In our studies of newborn infant feeding, we had found that a nasopharyngeal catheter was required to reliably locate and identify swallow-associated sounds picked up by the accelerometer. This was especially true of the signals associated with specific components of pharyngeal pressure changes. However, in this study it was not feasible to place a nasopharyngeal catheter in the adult volunteers. We found this did not limit our study because the individual volunteers were able to reliably identify the number of swallows they had used to completely clear the bolus and the morphology of the IDS signal was conserved between the infants and adults and thus was easy to identify.

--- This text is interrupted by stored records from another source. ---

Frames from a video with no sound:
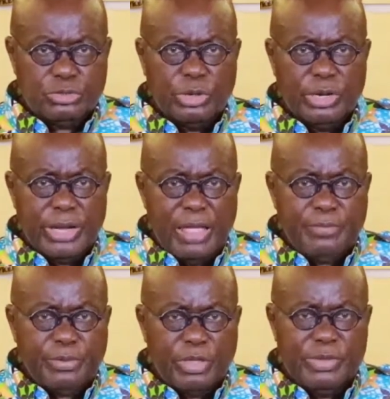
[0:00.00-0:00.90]
to
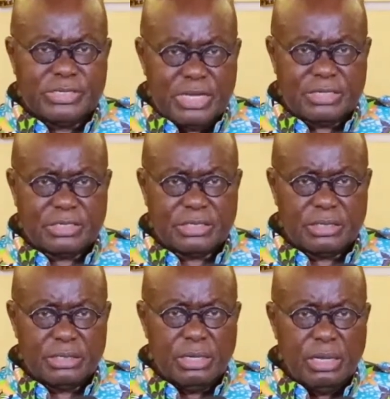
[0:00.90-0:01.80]
enable them
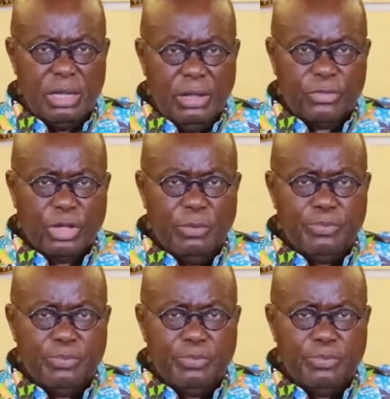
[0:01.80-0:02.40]
assist with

In this study we have built on our previous work by showing that not only does the IDS waveform of low-risk preterm infants become more uniform with advancing PMA, but that as the infants approach “term” PMA, the overall stability of the waveform approaches that of healthy adults. We have identified the same components in adult swallows that were present in the previous study of rhythmic suckle-feeding infants. Of particular interest is the fact that the morphology of the IDS signal in adult swallows is similar to that of the previously studied infants. Up to now, we have limited our discussions of the progression of the IDS waveforms to descriptions of the stability of the waveform without providing a qualitative assessment of the overall infant feeding. This study provides an important bridge between early infant feeding and overall development by establishing that the low-risk infants are in fact getting “better” in that the stability of the swallow-associated signals is becoming more like that of adults. This information may ultimately be used to develop tools to study a potential link between early feeding difficulties and long-term neurologic outcome.

Conclusion

In conclusion, this work has provided the first head-to-head, real-time comparison of two acoustic detection devices and has described in detail the signals collected from both. From this information we can conclude that both the accelerometer and the microphone may be adequate, depending on the desired application. We suggest that for clinical auditioning of cervical sounds associated with swallow, a microphone and speaker may be all that is required. However, for more complex signal analysis, including signals that are not vibratory in nature and would not be detected by a microphone, an accelerometer should be considered.

We have increased our understanding of the progression of IDS signals in low-risk preterm infants by showing that these infants are approaching adult norms as they age. Because we have now established that these infants are actually improving, we can begin to analyze the link between early feeding problems and long-term developmental outcomes. Work is currently underway to study the progression of IDS waveforms as well as other parameters of feeding stability in healthy term infants and in infants affected by other pathologic conditions.